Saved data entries
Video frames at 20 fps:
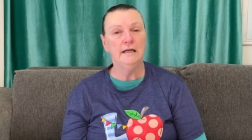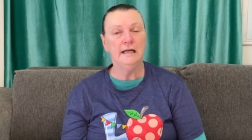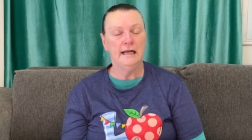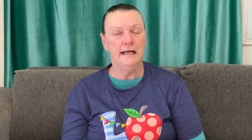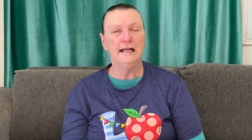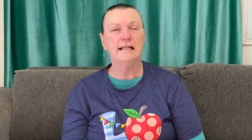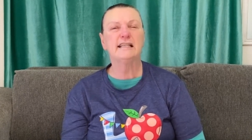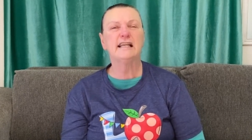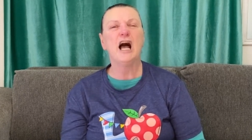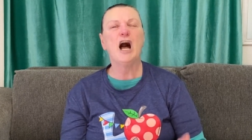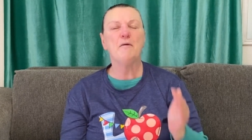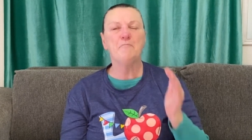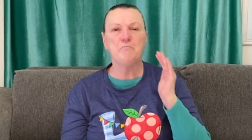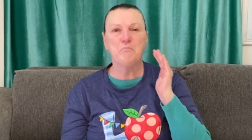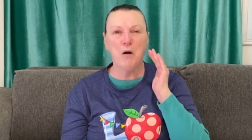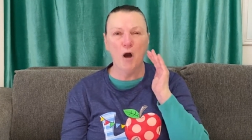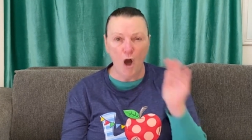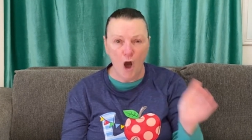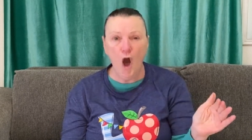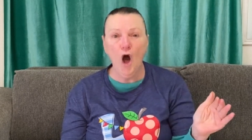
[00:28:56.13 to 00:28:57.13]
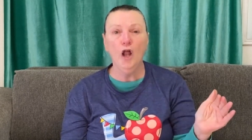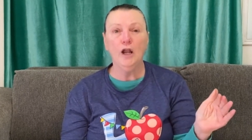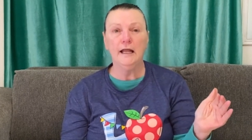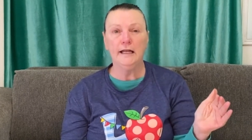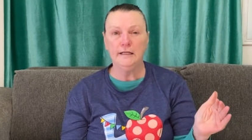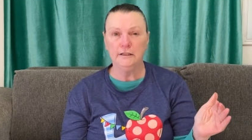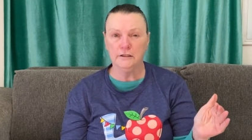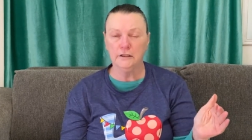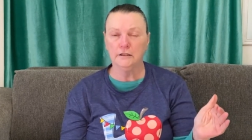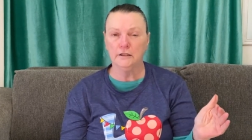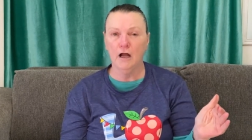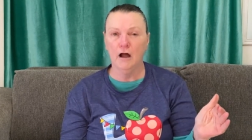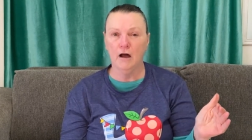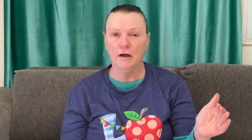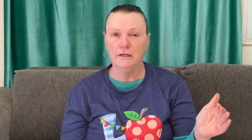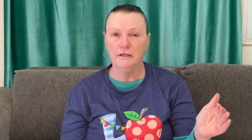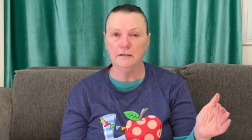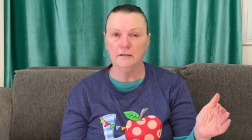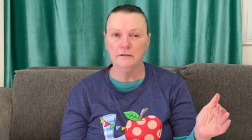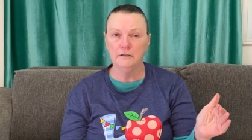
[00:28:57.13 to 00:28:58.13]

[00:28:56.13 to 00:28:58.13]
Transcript: it's appalling to God.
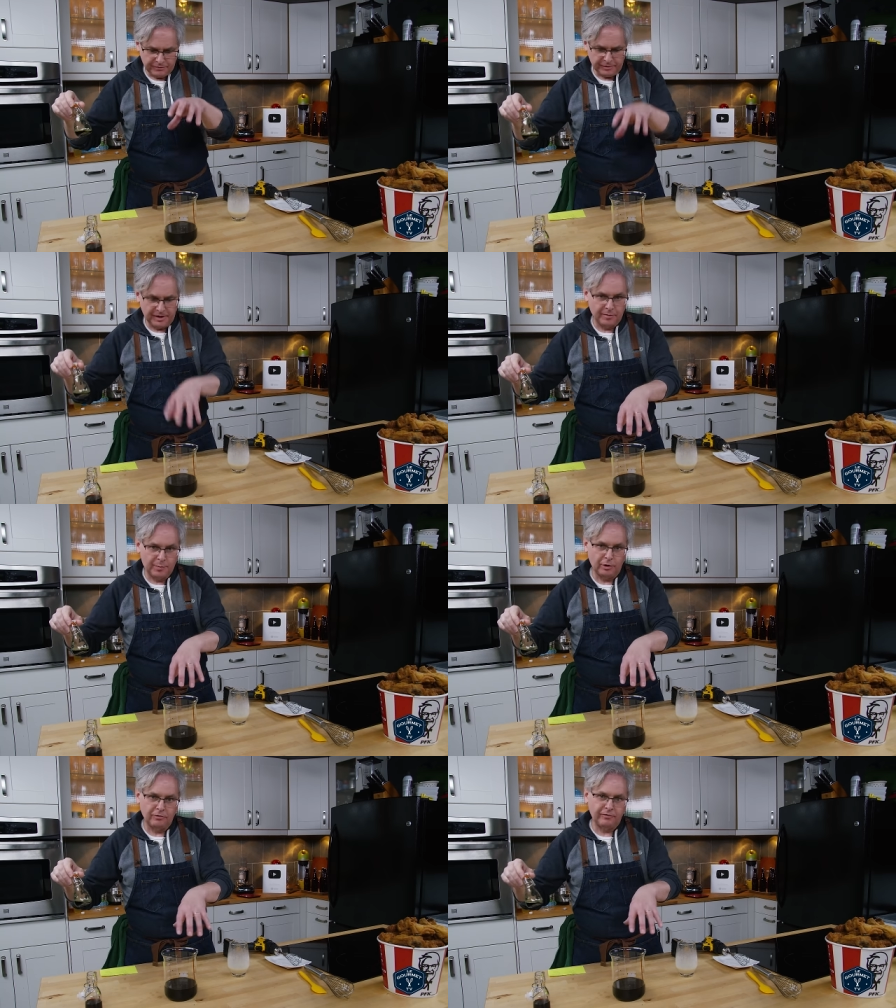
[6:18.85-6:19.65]
flavor
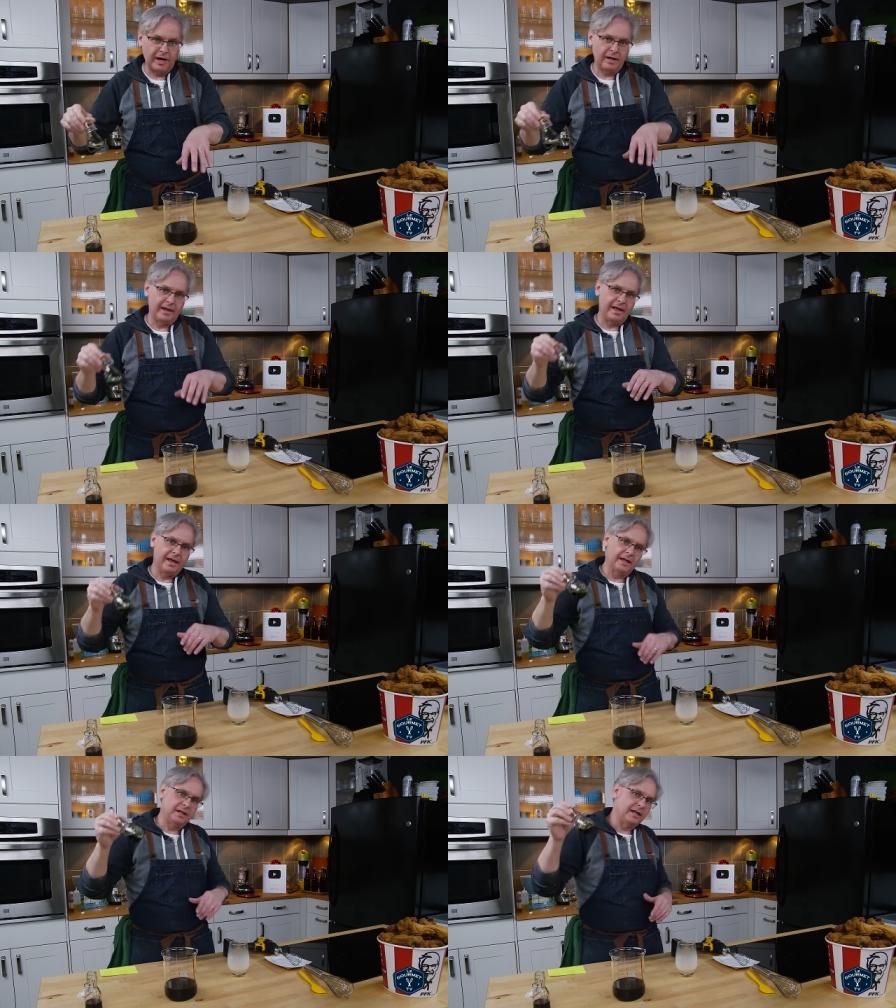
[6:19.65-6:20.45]
profile
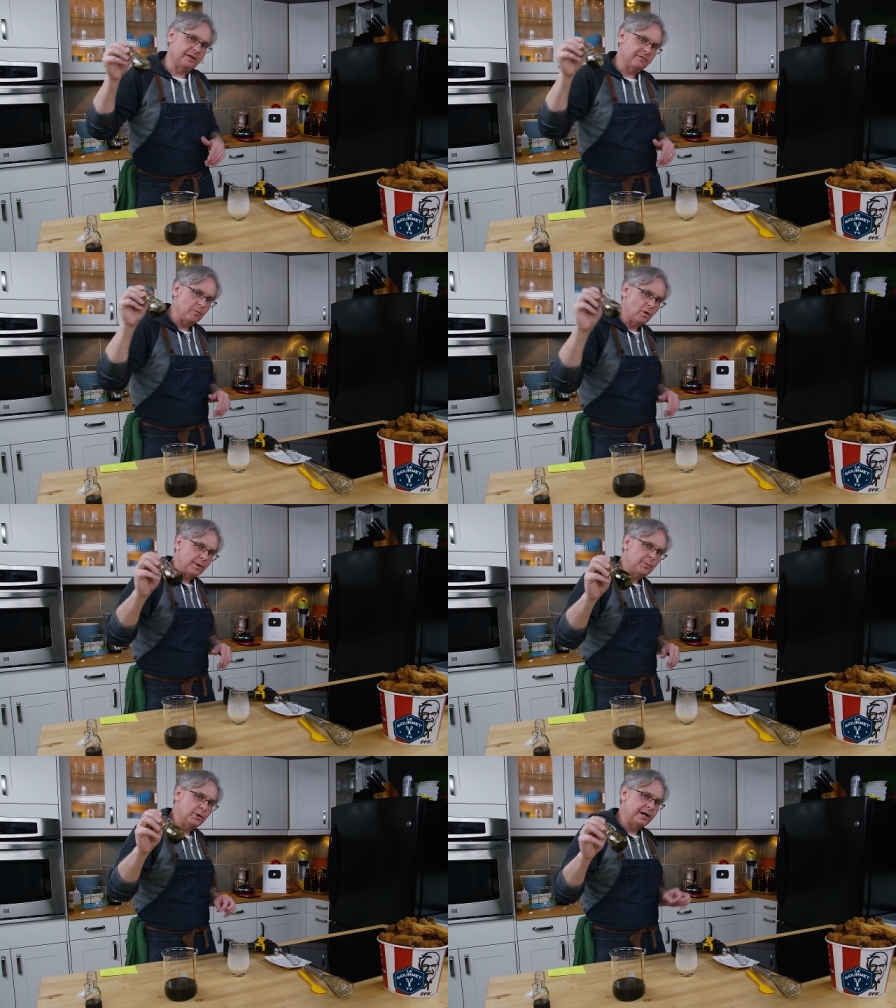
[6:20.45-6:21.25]
and if I
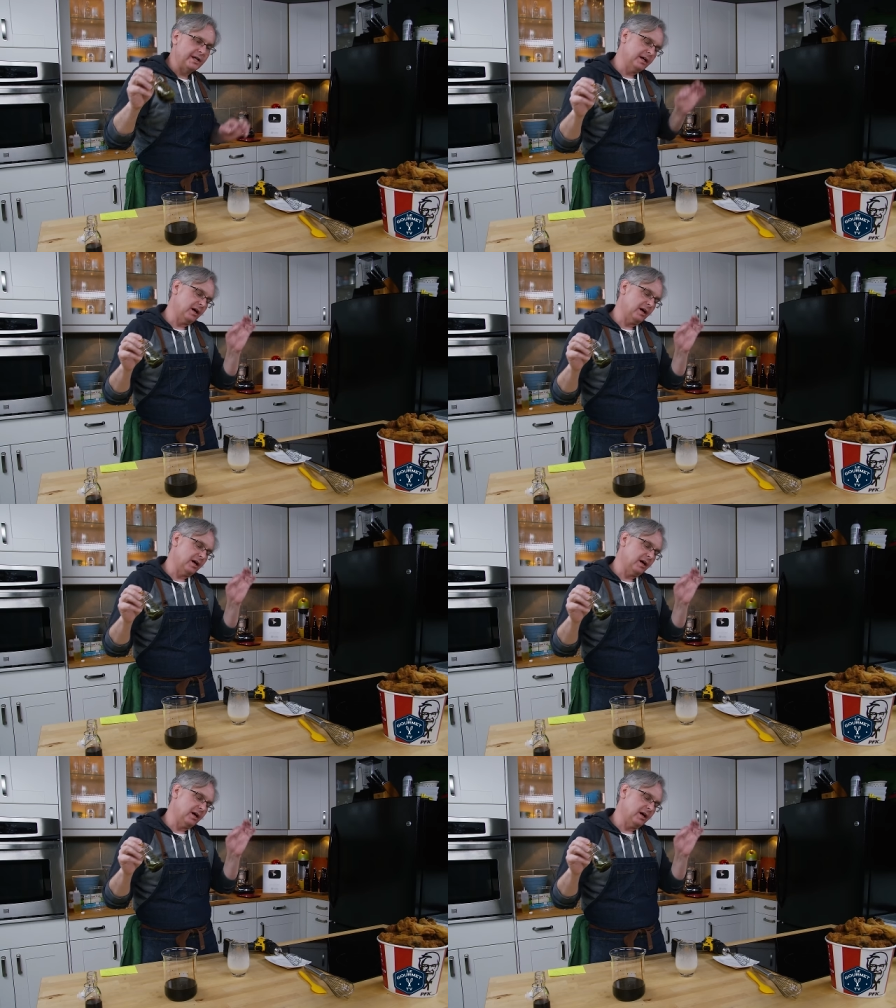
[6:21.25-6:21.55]
wanna put it in,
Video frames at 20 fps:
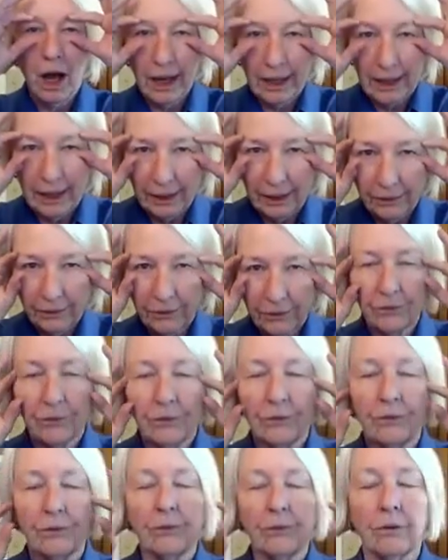
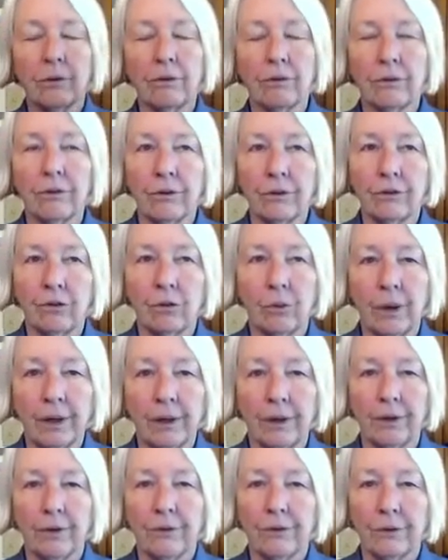eyes
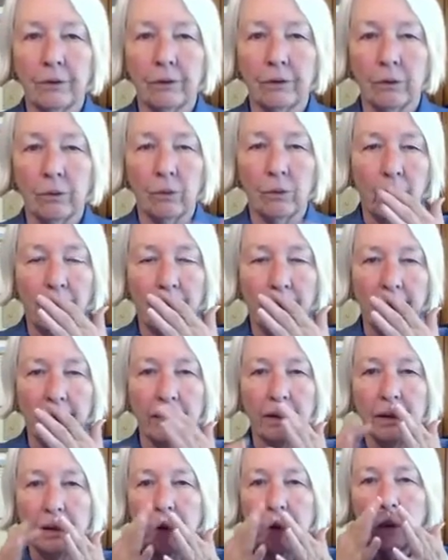situated a certain
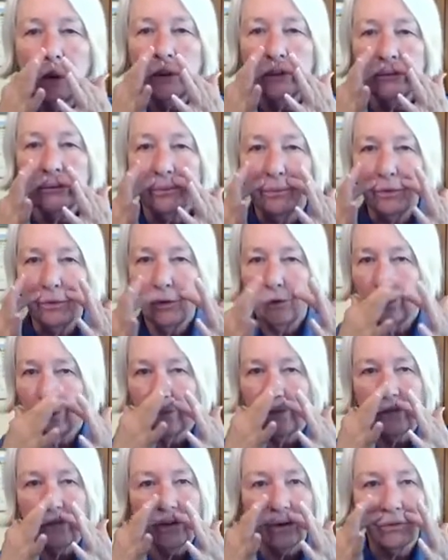way, a
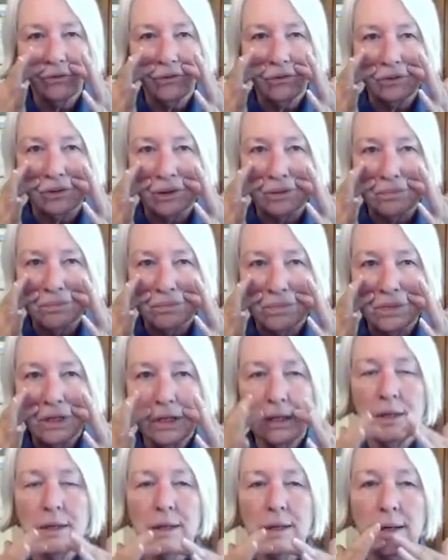smooth
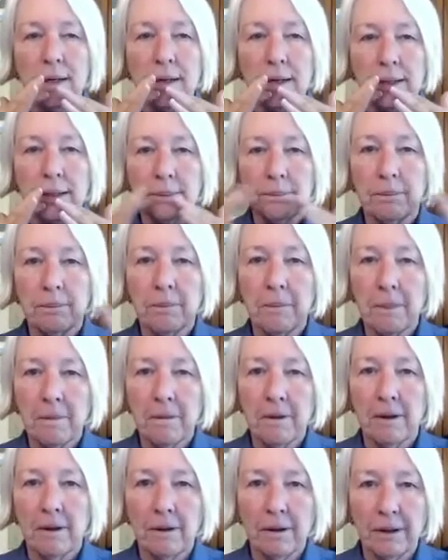philtrum,
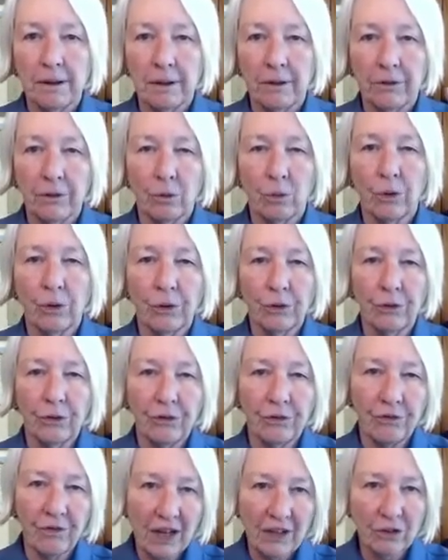in other
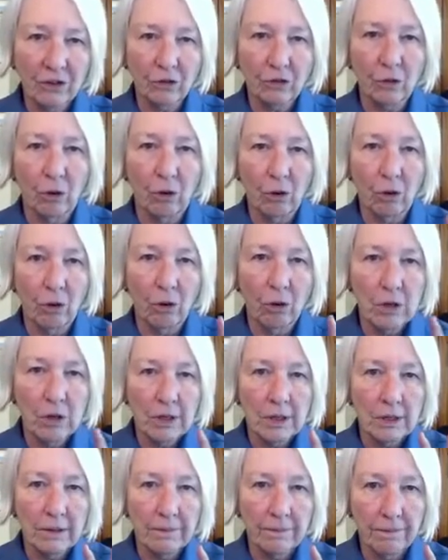words, facial
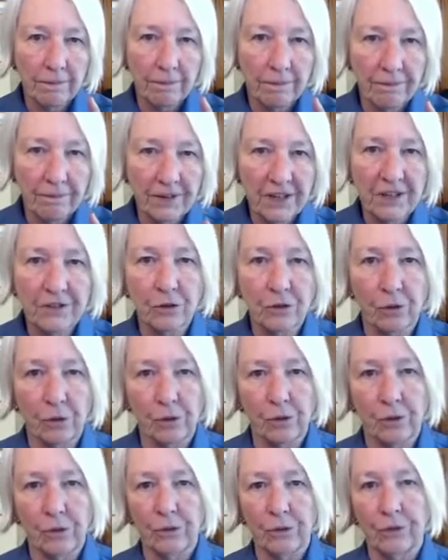
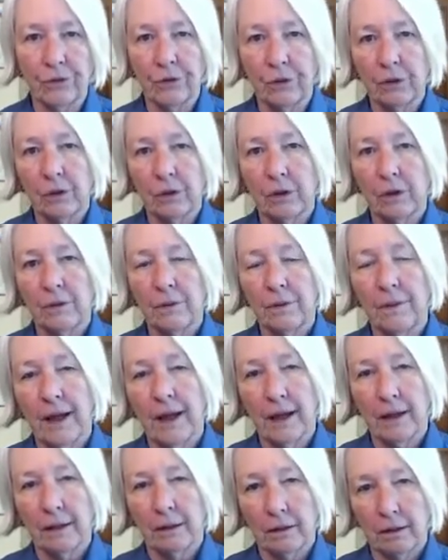features
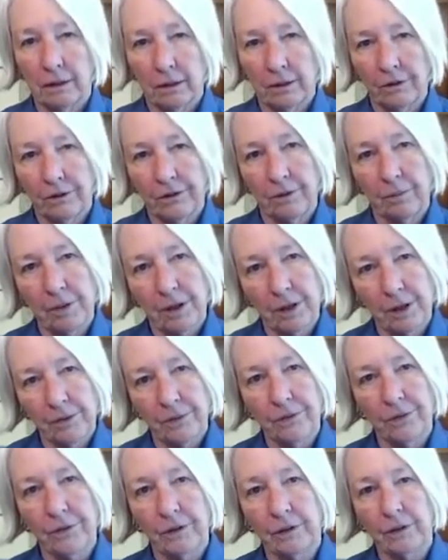that
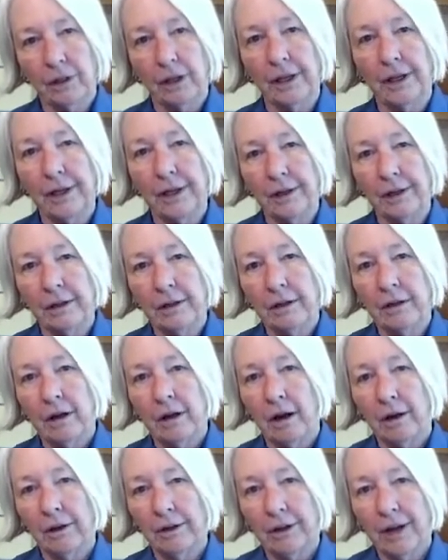supposedly
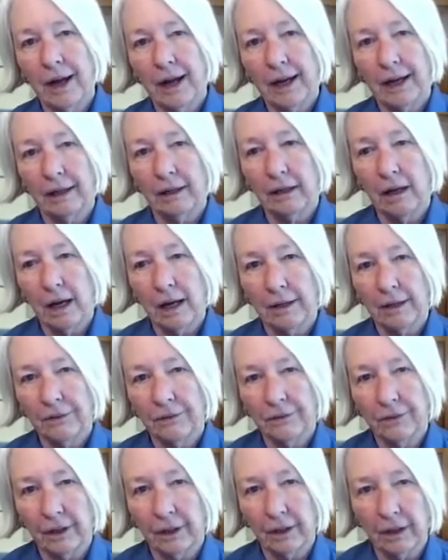are
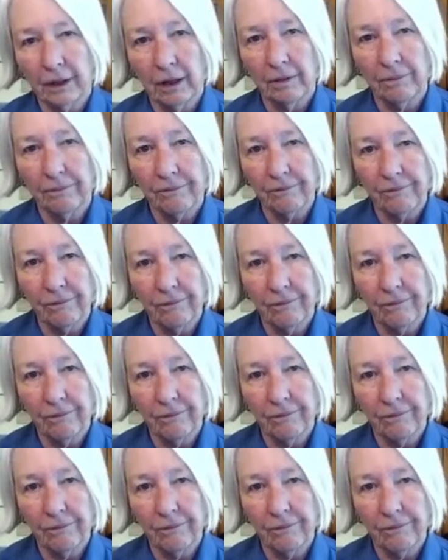diagnostic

Your instructions: Print all entries exactly; skip the pictures.

Finished exercise:
Video frames at 20 fps:
[00:28:56.13 to 00:28:57.13]
[00:28:57.13 to 00:28:58.13]

[00:28:56.13 to 00:28:58.13]
Transcript: it's appalling to God.
[6:18.85-6:19.65]
flavor
[6:19.65-6:20.45]
profile
[6:20.45-6:21.25]
and if I
[6:21.25-6:21.55]
wanna put it in,
Video frames at 20 fps:
eyes
situated a certain
way, a
smooth
philtrum,
in other
words, facial
features
that
supposedly
are
diagnostic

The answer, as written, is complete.